TASK TO COMPLETE: A faithful copy of every entry is the goal; keep the images out of it.

Stored data:
+===+
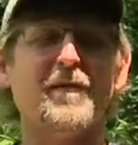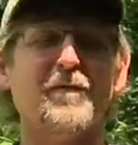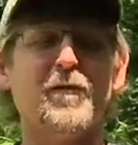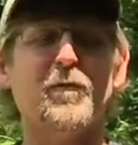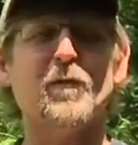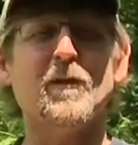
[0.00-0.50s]
had a
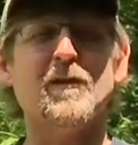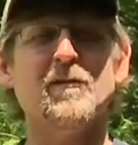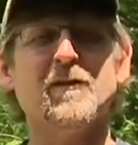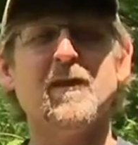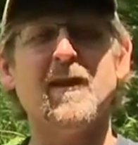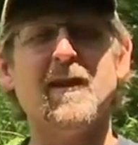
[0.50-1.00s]
few
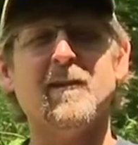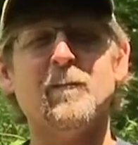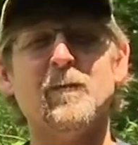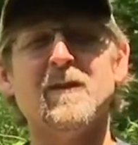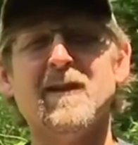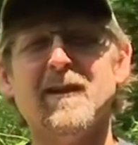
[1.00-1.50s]
friends that had
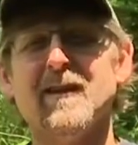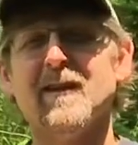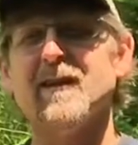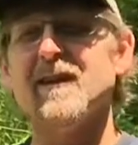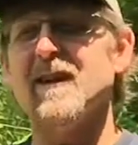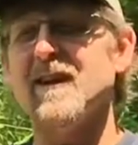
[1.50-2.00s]
them,
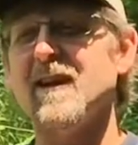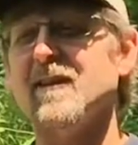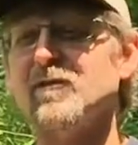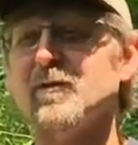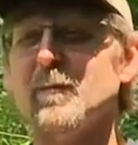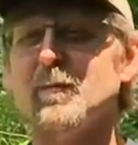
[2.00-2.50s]
kind of
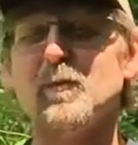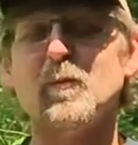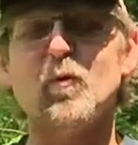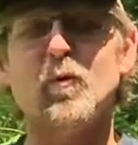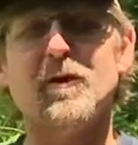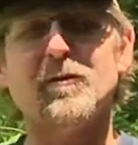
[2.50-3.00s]
asked them
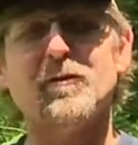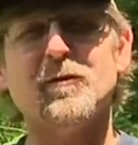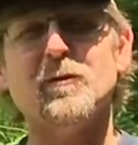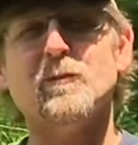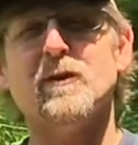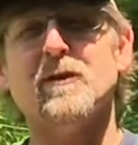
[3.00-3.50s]
some
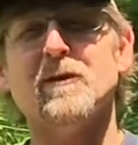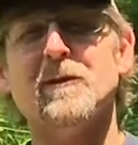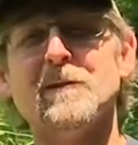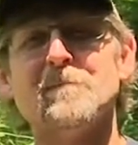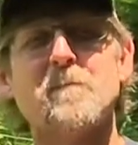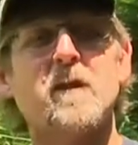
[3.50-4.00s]
questions,
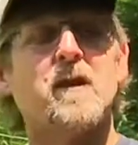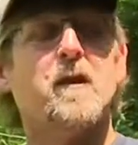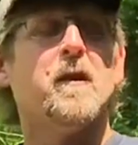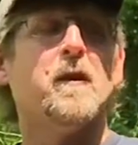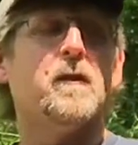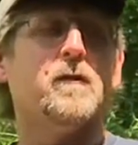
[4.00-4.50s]
but
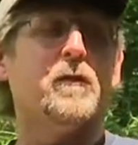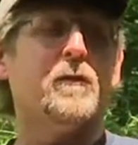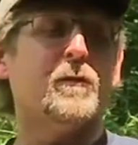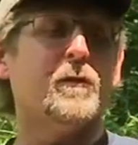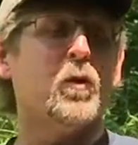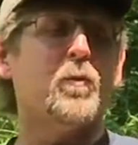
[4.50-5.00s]

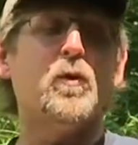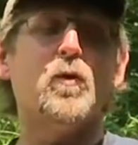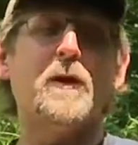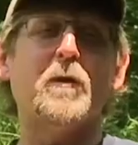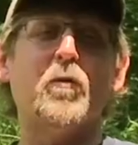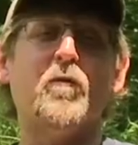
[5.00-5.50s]
the
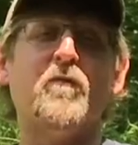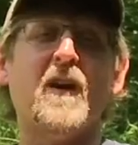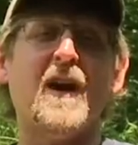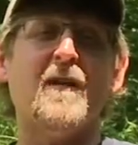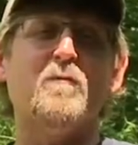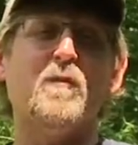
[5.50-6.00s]
GoPro Hero
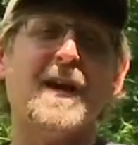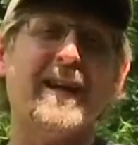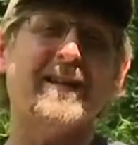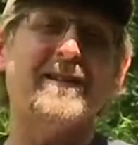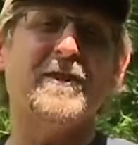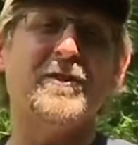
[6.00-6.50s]
5
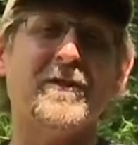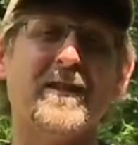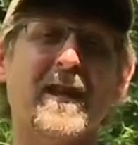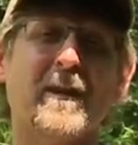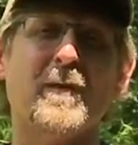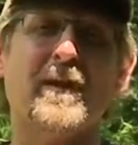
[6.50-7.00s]
Black Edition
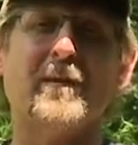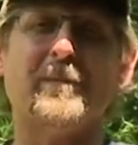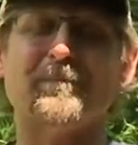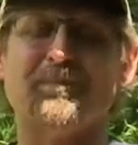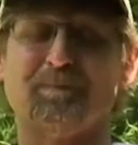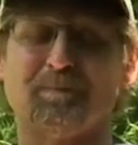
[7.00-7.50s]
came out
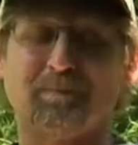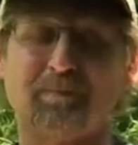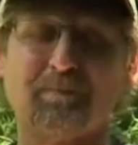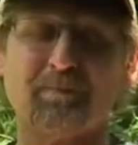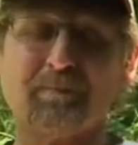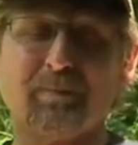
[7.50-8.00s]

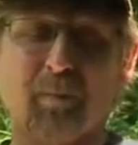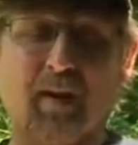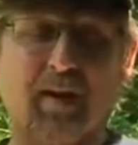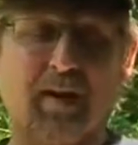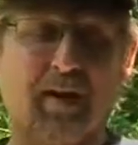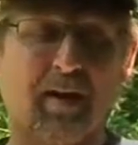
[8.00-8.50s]

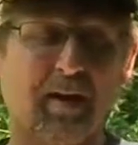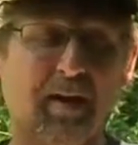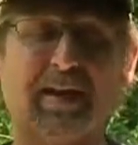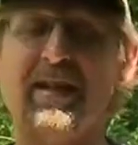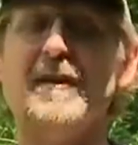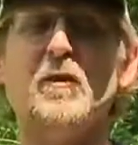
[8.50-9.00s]
and
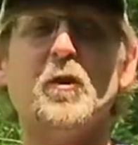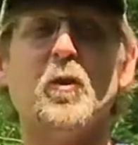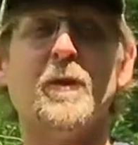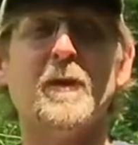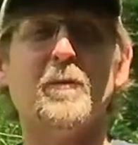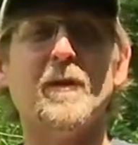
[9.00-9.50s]
I didn't
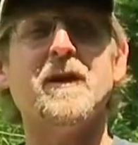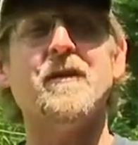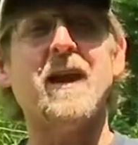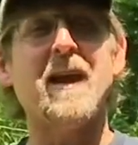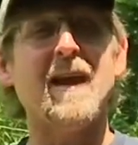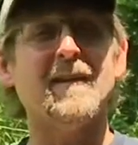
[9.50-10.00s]
know anybody
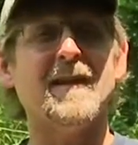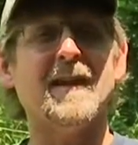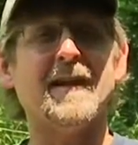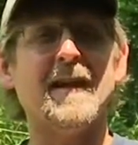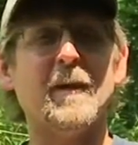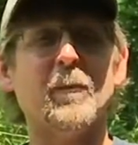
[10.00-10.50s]
that had
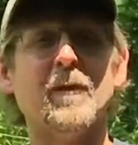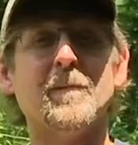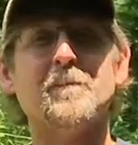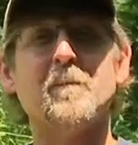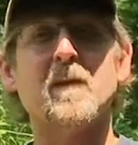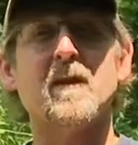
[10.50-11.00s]
that camera.
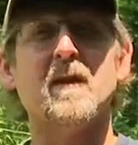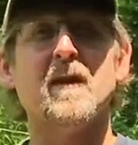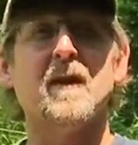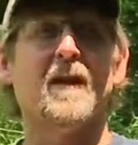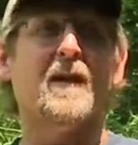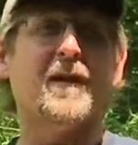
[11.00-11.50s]

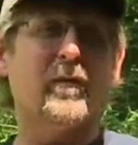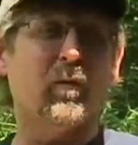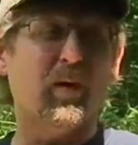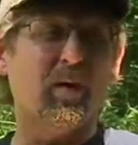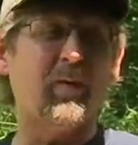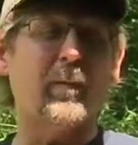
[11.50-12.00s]
I thought,
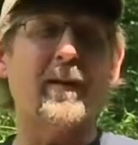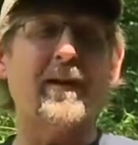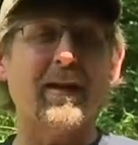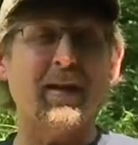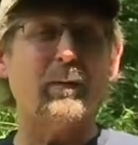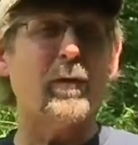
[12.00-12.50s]
well, if I'm going
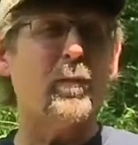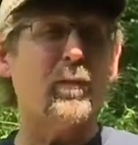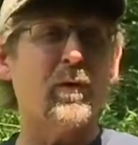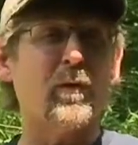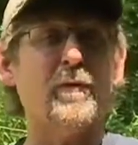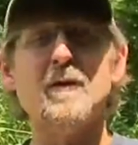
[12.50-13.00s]
to get a
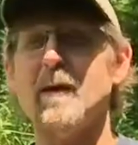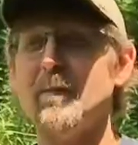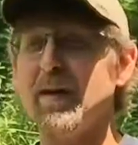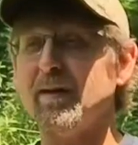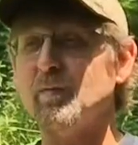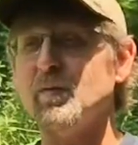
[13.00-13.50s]
GoPro, I
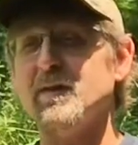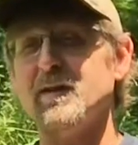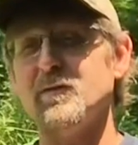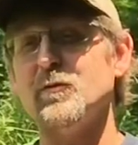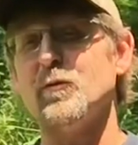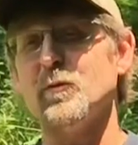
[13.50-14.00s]
might as well
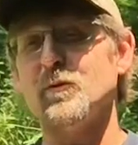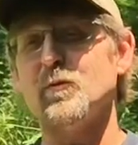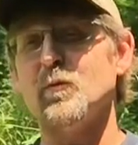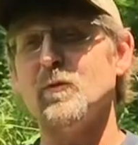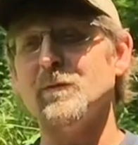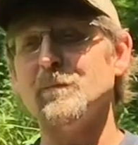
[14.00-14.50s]
get the
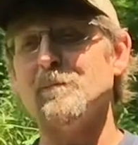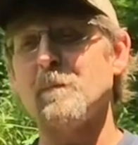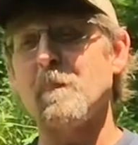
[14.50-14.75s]
newest one.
+===+
EXERCISE ANSWER:
[0.00-0.50s]
had a
[0.50-1.00s]
few
[1.00-1.50s]
friends that had
[1.50-2.00s]
them,
[2.00-2.50s]
kind of
[2.50-3.00s]
asked them
[3.00-3.50s]
some
[3.50-4.00s]
questions,
[4.00-4.50s]
but
[4.50-5.00s]

[5.00-5.50s]
the
[5.50-6.00s]
GoPro Hero
[6.00-6.50s]
5
[6.50-7.00s]
Black Edition
[7.00-7.50s]
came out
[7.50-8.00s]

[8.00-8.50s]

[8.50-9.00s]
and
[9.00-9.50s]
I didn't
[9.50-10.00s]
know anybody
[10.00-10.50s]
that had
[10.50-11.00s]
that camera.
[11.00-11.50s]

[11.50-12.00s]
I thought,
[12.00-12.50s]
well, if I'm going
[12.50-13.00s]
to get a
[13.00-13.50s]
GoPro, I
[13.50-14.00s]
might as well
[14.00-14.50s]
get the
[14.50-14.75s]
newest one.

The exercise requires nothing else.